# Changing MoCA channel...won't stick?



## miketx (Sep 22, 2005)

I keep trying to change the MoCA channel on my Tivo Minis to channel 29, but right after I do it, if I go back through the MoCA settings, it has reverted back to channel 15. How do you save it? I've repeated the MoCA setup 3 times now and it falls back each time. I must be missing some secret step.


----------



## krkaufman (Nov 25, 2003)

What device are you using as the main MoCA bridge? Have you changed that device's settings?

Also, what do the MoCA stats reports as the current channel? (under View Network Status dialog)


----------



## miketx (Sep 22, 2005)

The MoCA bridge is a Frontier (formerly Verizon) Quantum Gateway router. I went into it's Advanced settings, and it has nothing that can change. It just says "1150 mhz", with no sub channel info. According to the router specs, it is supposed to be MoCA 1.1 and 2.0 compatible.

The Minis (all 3 of mine) report channel 15, even after changing them.


----------



## krkaufman (Nov 25, 2003)

miketx said:


> The MoCA bridge is a Frontier (formerly Verizon) Quantum Gateway router. I went into it's Advanced settings, and it has nothing that can change. It just says "1150 mhz", with no sub channel info. According to the router specs, it is supposed to be MoCA 1.1 and 2.0 compatible.
> 
> The Minis (all 3 of mine) report channel 15, even after changing them.


TiVo MoCA "Channel 15" operates at center frequency 1150 MHz:

15: 1150 MHz (D1)
17: 1200 MHz (D2)
19: 1250 MHz (D3)
21: 1300 MHz (D4)
23: 1350 MHz (D5)
25: 1400 MHz (D6)
27: 1450 Mhz (D7)
29: 1500 MHz (D8)​You'll need to find a way to change the settings on your MoCA bridge, then the Minis should follow (either after a restart or reconfig of MoCA settings).

Are you logged-in to the G1100 as 'admin'? Is there an "Edit" option, or a drop-down for the MoCA channel/frequency? (I *am* operating under the assumption that the MoCA setup can be customized on the G1100.)


----------



## krkaufman (Nov 25, 2003)

krkaufman said:


> Is there an "Edit" option, or a drop-down for the MoCA channel/frequency?


Or a 'Settings' option, that might allow customization...


----------



## miketx (Sep 22, 2005)

Yeah, I'm "admin". I've dug all over the advanced screens of the G1100, and can't find anything allowing a change from 1150mhz or any sort of "drop down" menu.
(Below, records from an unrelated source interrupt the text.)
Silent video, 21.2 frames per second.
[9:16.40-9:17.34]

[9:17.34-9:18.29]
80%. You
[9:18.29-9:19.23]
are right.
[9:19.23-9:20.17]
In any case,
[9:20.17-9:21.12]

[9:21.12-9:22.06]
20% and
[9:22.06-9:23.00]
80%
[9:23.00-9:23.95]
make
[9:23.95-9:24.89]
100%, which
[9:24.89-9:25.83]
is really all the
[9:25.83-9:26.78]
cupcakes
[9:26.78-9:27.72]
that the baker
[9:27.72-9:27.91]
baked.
I'm a network and RF guy....this was the first thing I looked for.+


----------



## kpeters59 (Jun 19, 2007)

11.0/ GENERAL SPECIFICATIONS 
Model Number: Model: FiOS-G1100 
Standards: IEEE 802.3x, 802.3u IEEE 802.11b/g/n/ac 
IP: IP versions 4 and 6 
MoCA: MoCA WAN: 1350 - 1675 MHz and 975 - 1025 MHz 
MoCA LAN: 1125 - 1225 MHz 
Speed: Wired WAN Ethernet: 10/100/1000 Mbps auto-sensing 
Wired LAN Ethernet: 10/100/1000 Mbps auto-sensing​
From Here:

G1100 Manual

It apparently only does 1 (or 2?) channel?

-KP


----------



## krkaufman (Nov 25, 2003)

kpeters59 said:


> MoCA LAN: 1125 - 1225 MHz
> 
> It apparently only does 1 (or 2?) channel?
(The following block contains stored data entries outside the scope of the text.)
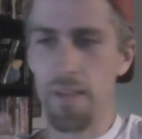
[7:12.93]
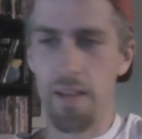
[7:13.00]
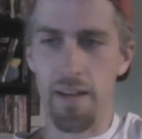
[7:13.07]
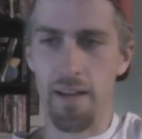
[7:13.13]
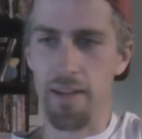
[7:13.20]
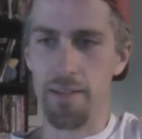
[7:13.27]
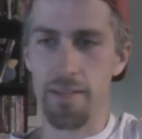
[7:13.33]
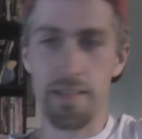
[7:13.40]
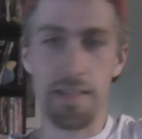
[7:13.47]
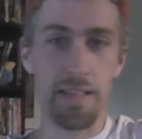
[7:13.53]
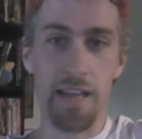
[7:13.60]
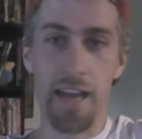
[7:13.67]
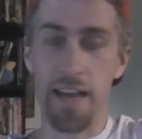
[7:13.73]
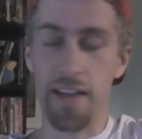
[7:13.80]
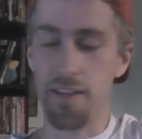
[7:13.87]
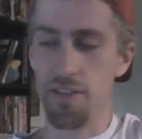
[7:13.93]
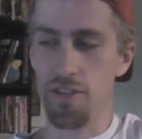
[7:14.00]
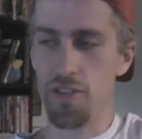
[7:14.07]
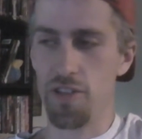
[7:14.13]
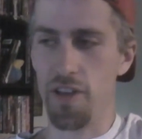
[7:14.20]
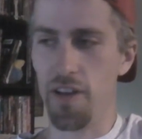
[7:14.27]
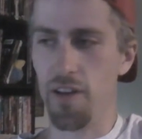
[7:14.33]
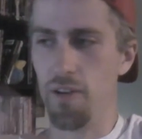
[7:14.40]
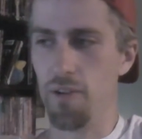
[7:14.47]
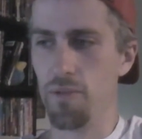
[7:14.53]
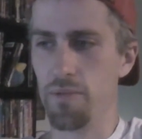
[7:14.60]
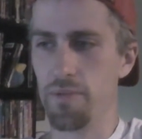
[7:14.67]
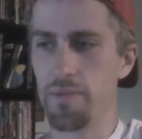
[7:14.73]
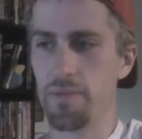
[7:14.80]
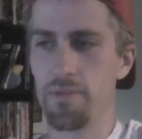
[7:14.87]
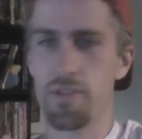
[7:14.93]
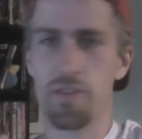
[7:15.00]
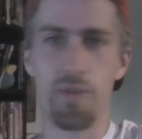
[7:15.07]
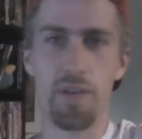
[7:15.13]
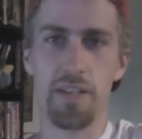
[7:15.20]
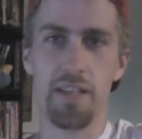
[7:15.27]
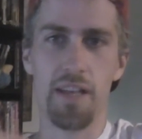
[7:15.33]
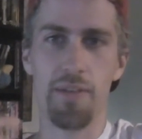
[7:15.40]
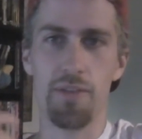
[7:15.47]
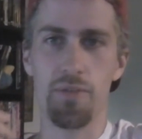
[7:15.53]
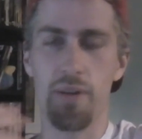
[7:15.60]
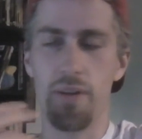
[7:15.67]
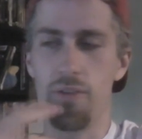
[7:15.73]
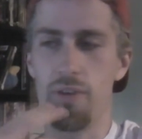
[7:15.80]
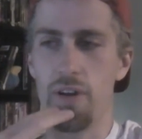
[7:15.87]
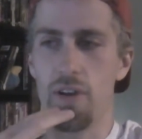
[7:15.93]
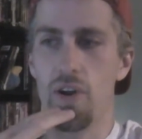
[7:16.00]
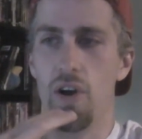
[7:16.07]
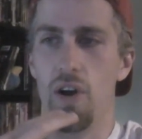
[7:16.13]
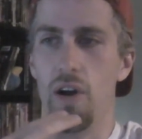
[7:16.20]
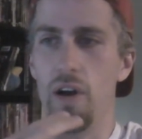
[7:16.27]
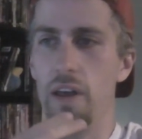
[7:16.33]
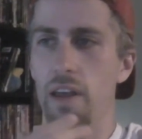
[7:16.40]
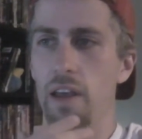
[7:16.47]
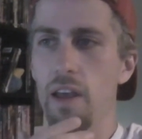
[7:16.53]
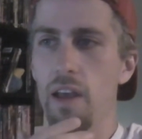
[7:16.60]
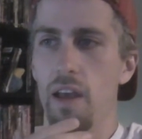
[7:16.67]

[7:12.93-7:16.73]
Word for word: Attack of the Show, Screensavers, whatever you want to call it,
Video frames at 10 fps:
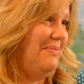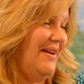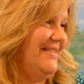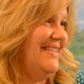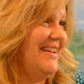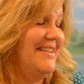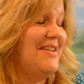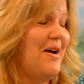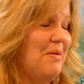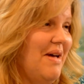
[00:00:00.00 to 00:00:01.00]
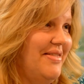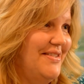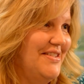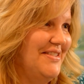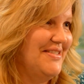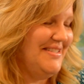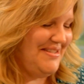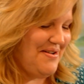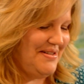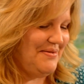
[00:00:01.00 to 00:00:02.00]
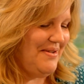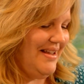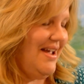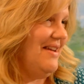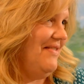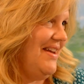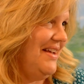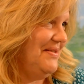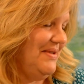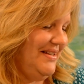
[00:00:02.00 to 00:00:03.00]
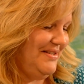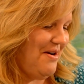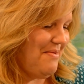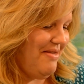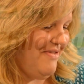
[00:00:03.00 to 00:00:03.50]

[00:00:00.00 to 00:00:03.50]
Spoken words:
Parents like to talk about their children, so it's really kind of a nice one to start with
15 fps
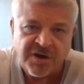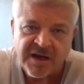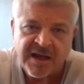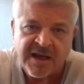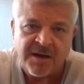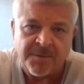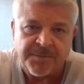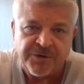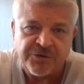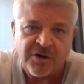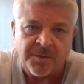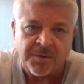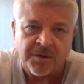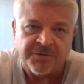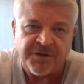you can end up in
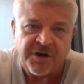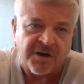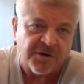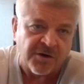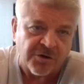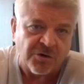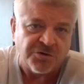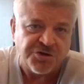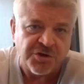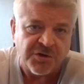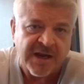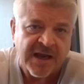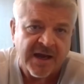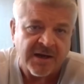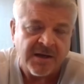trouble. If you undercoach, you
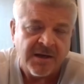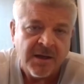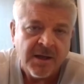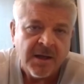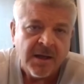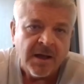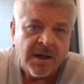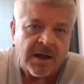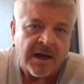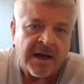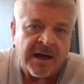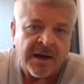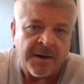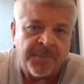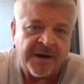can.
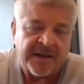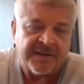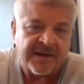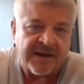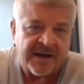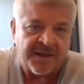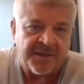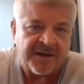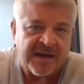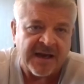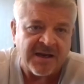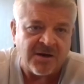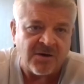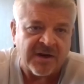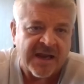But at the end of the
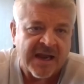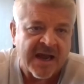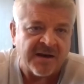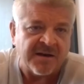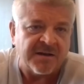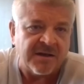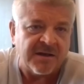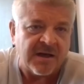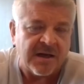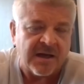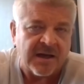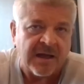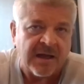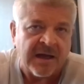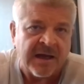day, you can't
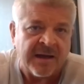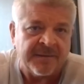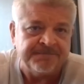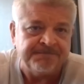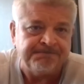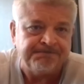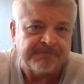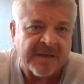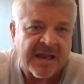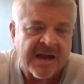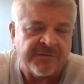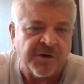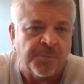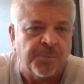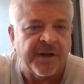
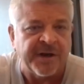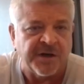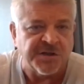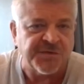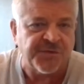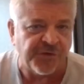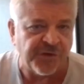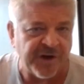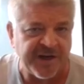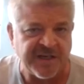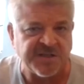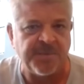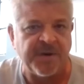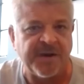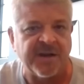have your players
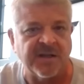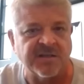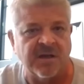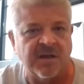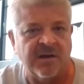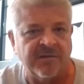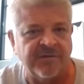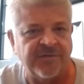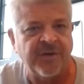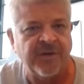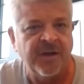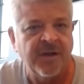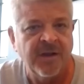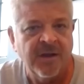freeze because of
Good find. 100 MHz is a single MoCa 2.0 channel.

The associated MoCA WAN specs diminish confidence in the specs accuracy, though:

MoCA WAN: 1350 - 1675 MHz and 975 - 1025 MHz​


----------



## miketx (Sep 22, 2005)

Yeah, I saw that stuff also, but also saw somewhere a spec that showed 1ghz (OTN to G1100) and then 1.55ghz router to network.
Anyway, I can't find any way to change it.
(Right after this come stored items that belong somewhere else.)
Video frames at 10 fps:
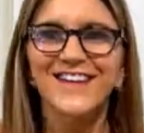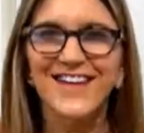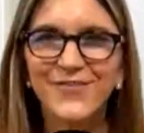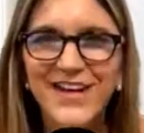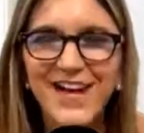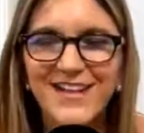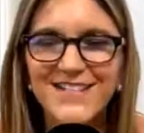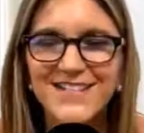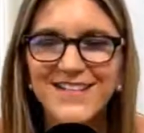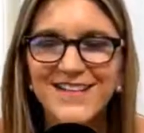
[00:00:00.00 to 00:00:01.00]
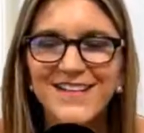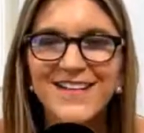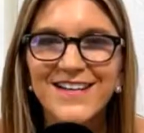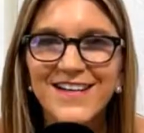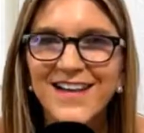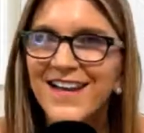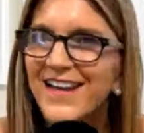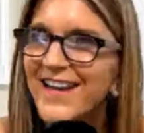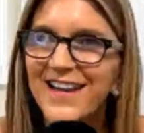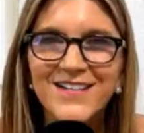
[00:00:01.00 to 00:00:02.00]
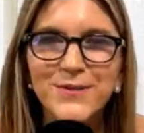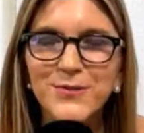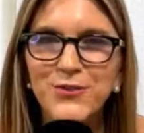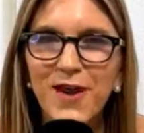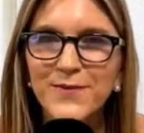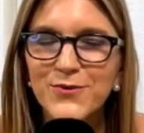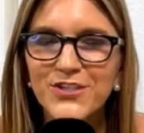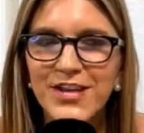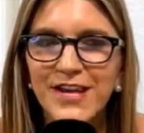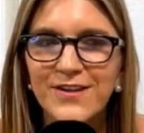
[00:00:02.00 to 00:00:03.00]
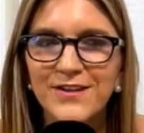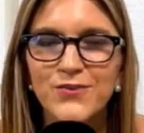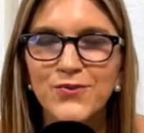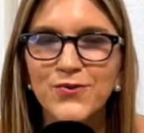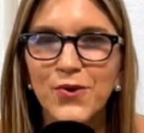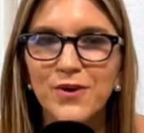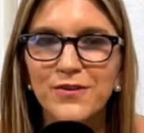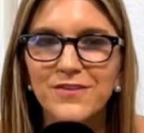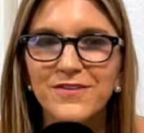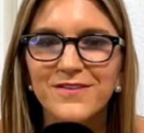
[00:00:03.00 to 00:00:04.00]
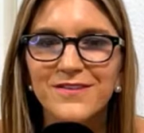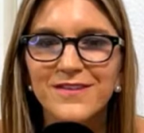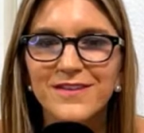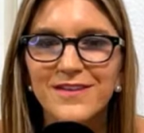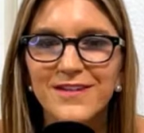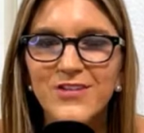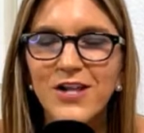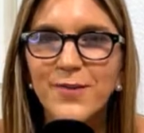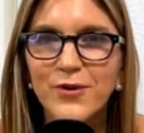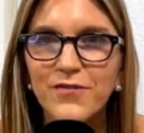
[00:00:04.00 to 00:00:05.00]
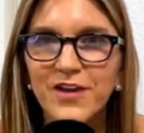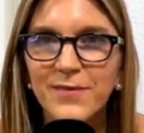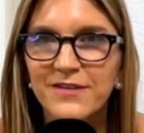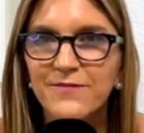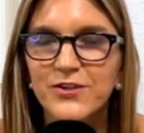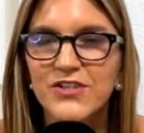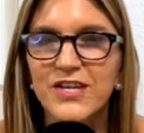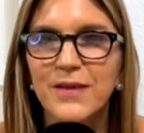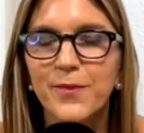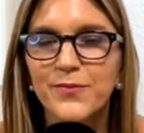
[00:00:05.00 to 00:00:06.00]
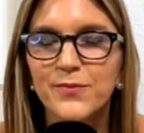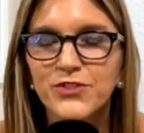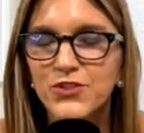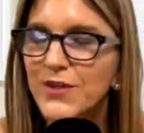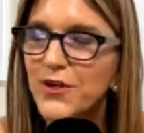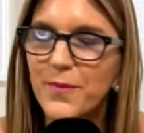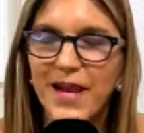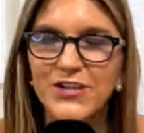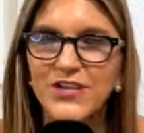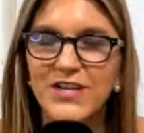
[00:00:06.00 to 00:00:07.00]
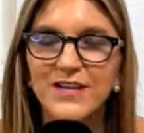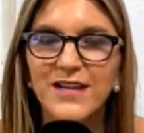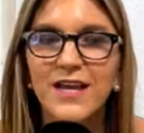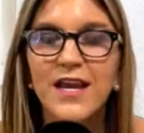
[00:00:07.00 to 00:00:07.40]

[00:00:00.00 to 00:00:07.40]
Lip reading: Anyway, guys, subscribe to our channel, True North. It's all about overcoming adversity, pursuing your passion.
On a related note....I just did a "Clear and Delete Everything" on the Mini with the main problem. It's main problem was that the Netflix app wouldn't work (but used to). During the guided setup, I told the Mini to operate at channel 29. It said "ok" and connected to MoCA ok. But once setup was all done, I checked the Network config, and low and behold, it was set at channel 15. So I guess the Tivo software has a bypass: if you set a channel it can't find, it ignores your setting and goes with what it can find. It would be nice if it at least said "nope, I can't find that channel, I can only find ch xx". Would have saved me alot of struggle.


----------



## mdavej (Aug 13, 2015)

Interesting side note for OTA users. After the repack, you'll be able to use Moca A, B and C bands (875-1000 MHz) as well since the max OTA frequency will be down around 600 MHz. Just need to continue to stay away from E band (Deca 500-600 MHz).


----------



## fcfc2 (Feb 19, 2015)

mdavej said:


> Interesting side note for OTA users. After the repack, you'll be able to use Moca A, B and C bands (875-1000 MHz) as well since the max OTA frequency will be down around 600 MHz. Just need to continue to stay away from E band (Deca 500-600 MHz).


What MoCA devices would be capable of using those 875-1000MHz frequencies, I am only aware of the very old Netgear MCA1001 v1, do you know of any others?


----------



## krkaufman (Nov 25, 2003)

fcfc2 said:


> What MoCA devices would be capable of using those 875-1000MHz frequencies, I am only aware of the very old Netgear MCA1001 v1, do you know of any others?


Right. And it won't alter the frequencies used by the built-in MoCA gear in TiVo boxes.


----------



## mdavej (Aug 13, 2015)

Yeah, probably not any other models. Just an interesting development.


----------



## krkaufman (Nov 25, 2003)

krkaufman said:


> The associated MoCA WAN specs diminish confidence in the specs accuracy, though:
> 
> MoCA WAN: 1350 - 1675 MHz and 975 - 1025 MHz​


For reference, the G1100 specs weren’t in error.

See: Hacking MoCA Like It's 1999 

Guy persisted and was able to use a single Motorola MM1000 connected to the ONT Ethernet WAN to make a direct MoCA WAN link over coax with a G1100’s built-in MoCA WAN bridge. Unfortunately, the post doesn’t detail any throughput testing, but the “TURBO” mode requirement indicates a MoCA 2.0 link, so possibly up to 500 Mbps.

And the configuration presumably leaves the built-in MoCA LAN operational at 1125-1225 MHz, presumably for FiOS STBs. So also 400-500 Mbps throughput for any other MoCA 2.x nodes. 

Kinda wonder why this setup wasn’t more common, given the throughput bump.


----------